*Work item:* Reproduce the listing word for word. Skip any image.

*Data in this exercise:*
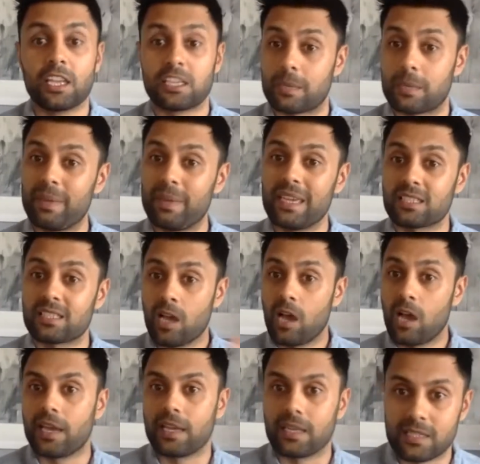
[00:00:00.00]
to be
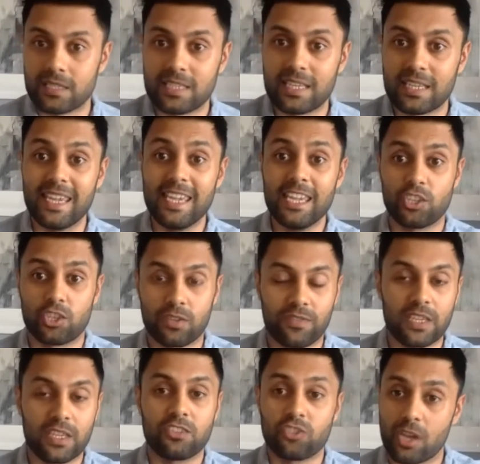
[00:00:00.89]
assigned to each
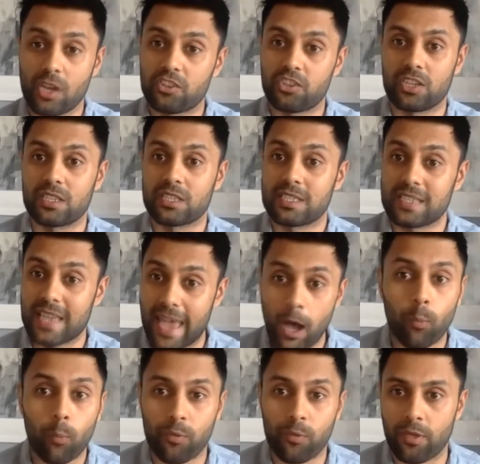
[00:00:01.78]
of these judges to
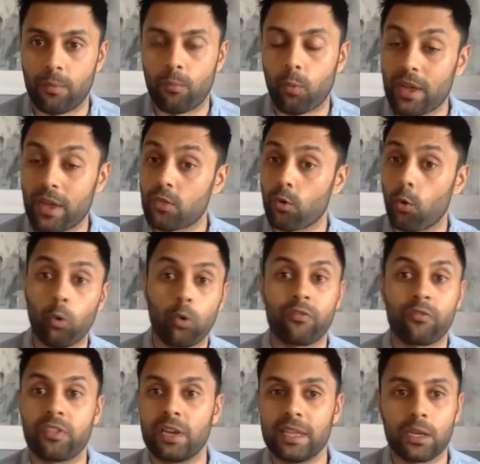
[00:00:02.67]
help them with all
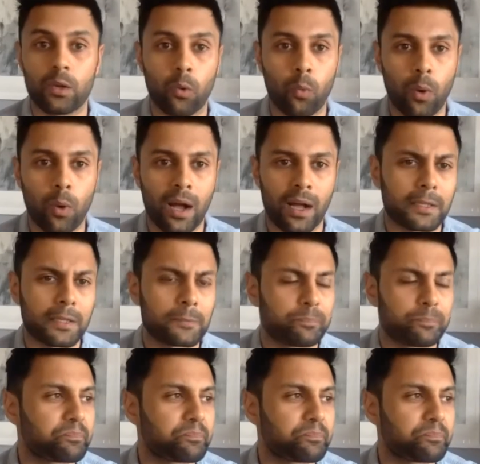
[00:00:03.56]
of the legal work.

*Answer to this task:*
[00:00:00.00]
to be
[00:00:00.89]
assigned to each
[00:00:01.78]
of these judges to
[00:00:02.67]
help them with all
[00:00:03.56]
of the legal work.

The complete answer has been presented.